Net migration to the United Kingdom is already at record-breaking levels. Now, Britain’s corporate media is demanding far more.
In an editorial headlined ‘it’s time for Tories to admit that Britain needs foreign workers’ – Guardian sister paper the Observer bemoaned the fact the new statistics will likely trigger “an arbitrary debate about whether levels of immigration are too high that is divorced both from economic realities and public opinion.”
The Observer claims that the current record-breaking levels of immigration are not “out of step with public opinion”, though this is at odds with years of YouGov trackers, which indicate that, as of May 1st 2023, 57 per cent of Britons think immigration over the last 10 years has been “too high,” against 17 per cent who think it has been “about right” and just 11 per cent who think it has been “too low” – with the “too high” figure rising to 62 per cent when only working-class and lower-middle-class social grades are considered.

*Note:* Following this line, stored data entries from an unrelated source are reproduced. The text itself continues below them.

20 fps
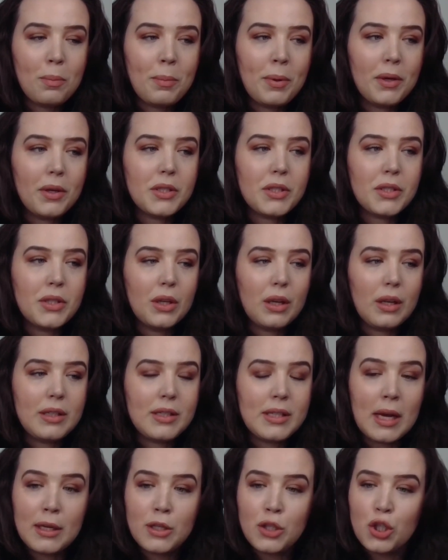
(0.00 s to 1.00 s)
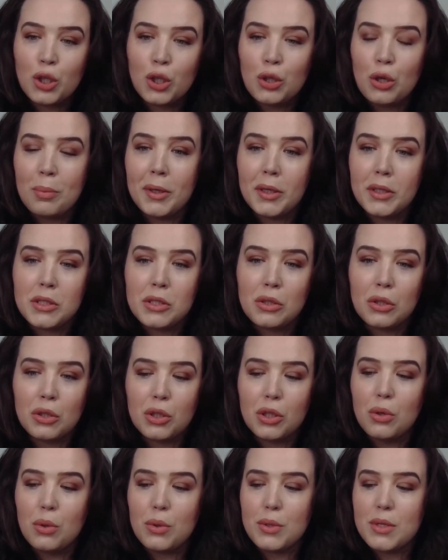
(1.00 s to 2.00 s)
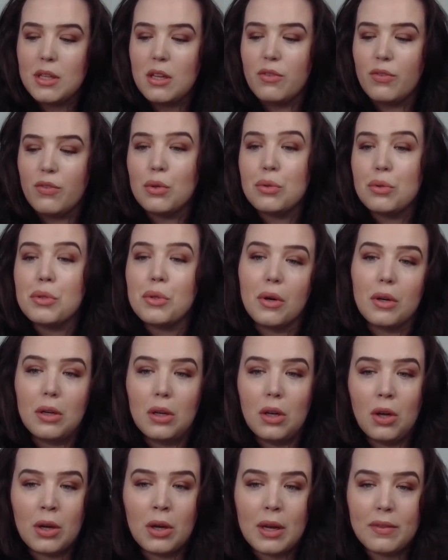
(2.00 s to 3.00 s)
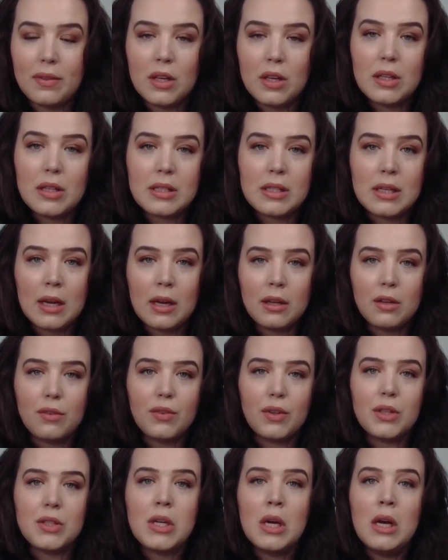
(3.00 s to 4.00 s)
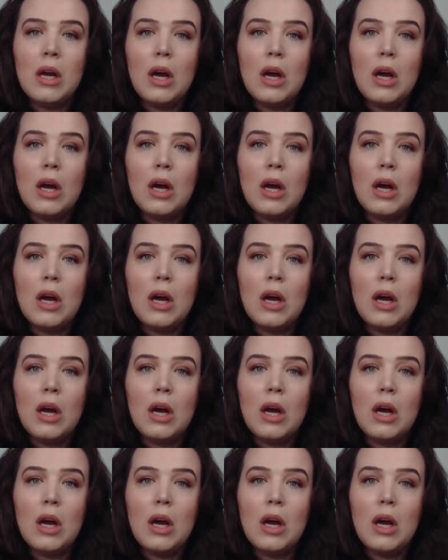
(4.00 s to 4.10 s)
personal intention, your personal goals, and you've also got to look at the other side of it,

One unequivocally accurate statement in the Observer editorial, however, is that “high net-migration numbers are a feature, not a bug of government policy,” despite Conservative Party rhetoric on reducing numbers.
Britain’s Conservative Party promised ahead of the 2010, 2015, and 2017 general elections to cut net immigration “from the hundreds of thousands to the tens of thousands”. It now stands at over a million a year.